# Getting started
## For Data collection and exploration
1. [Overview](#Overview)
2. [Platform's built in tools for data collection and exploration](#Platform's-built-in-tools-for-data-collection-and-exploration)
3. [Data collection](#Data-collection)
  1. [Importing from external database](#Importing-data-from-external-database)
  2. [Reading from S3](#Reading-files-from-S3-and-store-it-in-Iguazio-file-system)
  3. [Reading from external stream](#Reading-data-from-external-streaming-engine-on-an-ongoing-basis)
  4. [Injesting data using  RestAPI](#Injesting-data-using-RestAPI)
4. [Exploration](#Exploration)
  1. [Using spark](#Using-spark)
  2. [Using Pandas dataframe and Iguazio frames library](#Using-Pandas-dataframe-and-Iguazio-frames-library)
  3. [Using SQL](#Using-SQL)
5. [Getting started example](#Getting-Started-Example)
6. [Demo applications](#Demo-Applications)
   1. [stocks demo](#Stocks-demo)

# Overview

Iguazio delivers a data platform to speed up delivery of time sensitive (“real time”) data driven and AI applications. it provides a fully integrated and secure Data Science PaaS with:<br>
•	Data science workbench (Jupyter with integrated analytics engines)<br>
•	Managed services over Kubernetes (Presto, Prometheus, Grafana)<br>
•	Fast data layer supporting SQL, NoSQL and time series workload<br>
•	Real-time serverless functions framework (aka Nuclio)<br>

Customers can ingest, enrich, analyze and serve data — all in one simple, fast, and secure platform.
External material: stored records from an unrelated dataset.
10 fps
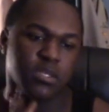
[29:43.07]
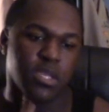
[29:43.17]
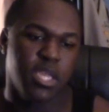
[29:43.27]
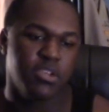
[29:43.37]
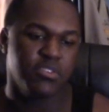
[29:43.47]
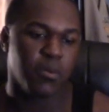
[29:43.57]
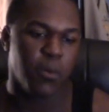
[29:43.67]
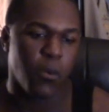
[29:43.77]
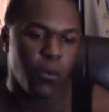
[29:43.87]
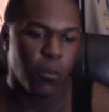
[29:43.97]
there's a
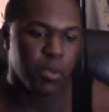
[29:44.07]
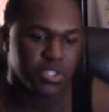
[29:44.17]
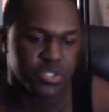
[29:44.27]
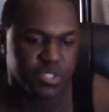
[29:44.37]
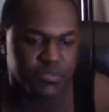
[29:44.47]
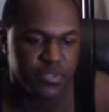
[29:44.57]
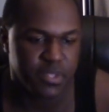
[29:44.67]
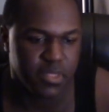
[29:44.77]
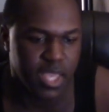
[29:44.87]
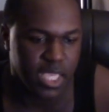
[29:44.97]
whole bunch of
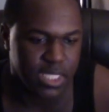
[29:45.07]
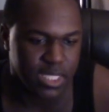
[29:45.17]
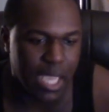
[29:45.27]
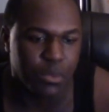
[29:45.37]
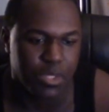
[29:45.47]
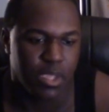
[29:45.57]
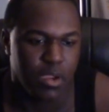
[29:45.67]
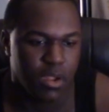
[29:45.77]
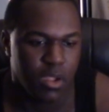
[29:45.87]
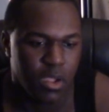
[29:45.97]
different things out
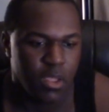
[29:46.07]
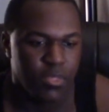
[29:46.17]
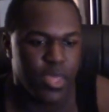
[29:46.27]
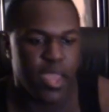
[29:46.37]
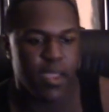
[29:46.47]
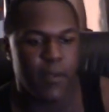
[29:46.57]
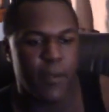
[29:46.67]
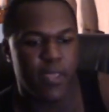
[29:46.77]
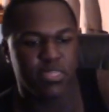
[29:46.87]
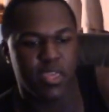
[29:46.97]
there that
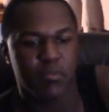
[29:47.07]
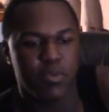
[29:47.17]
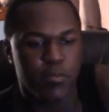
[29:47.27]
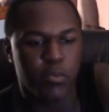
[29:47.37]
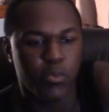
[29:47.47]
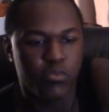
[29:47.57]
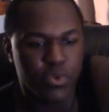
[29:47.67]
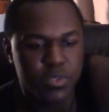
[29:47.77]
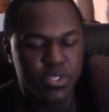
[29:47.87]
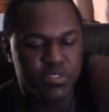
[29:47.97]
I think people
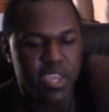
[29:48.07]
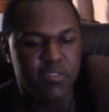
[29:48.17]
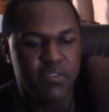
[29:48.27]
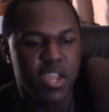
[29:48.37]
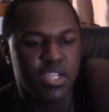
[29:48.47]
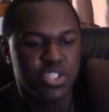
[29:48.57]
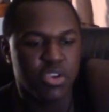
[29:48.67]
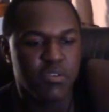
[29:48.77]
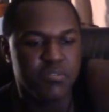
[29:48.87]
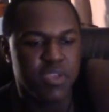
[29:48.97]
really could take advantage
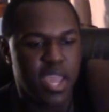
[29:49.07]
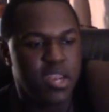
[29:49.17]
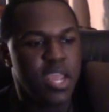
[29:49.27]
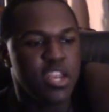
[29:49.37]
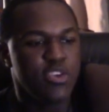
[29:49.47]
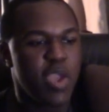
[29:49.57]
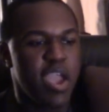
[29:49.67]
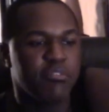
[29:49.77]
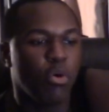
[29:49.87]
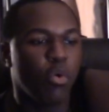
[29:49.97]
of. And then you
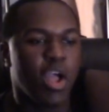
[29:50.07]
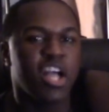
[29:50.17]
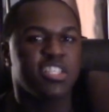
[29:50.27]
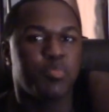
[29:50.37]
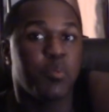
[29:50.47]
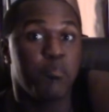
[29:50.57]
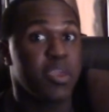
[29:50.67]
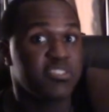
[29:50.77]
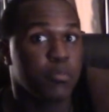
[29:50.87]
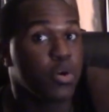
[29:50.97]
have the whole concept of
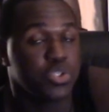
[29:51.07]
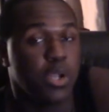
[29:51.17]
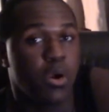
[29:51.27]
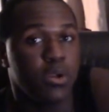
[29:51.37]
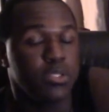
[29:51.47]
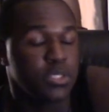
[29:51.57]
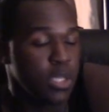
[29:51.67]
mixed martial arts,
The platform accelerates the deployment of a variety of analytics services, eliminating data-pipeline complexities and reducing time to market for developing new applicaiton with machine learning / AI capabilities


This notebook contains code examples for performing common tasks to help you get started with the Iguazio Platform <br>
It provides guidance on various methods of collecting and exploring data as well as a simple getting started flow <br>
Under the Data collection and Exploration section you will find links to detailed notebooks in each topic (e.g. working with Spark etc..)




## Notebook basics

The JupyterLab notebook has a browser section (on the left) and content tabs (right), the tabs allow to view/edit/run notebooks, interactive shell and common file types. 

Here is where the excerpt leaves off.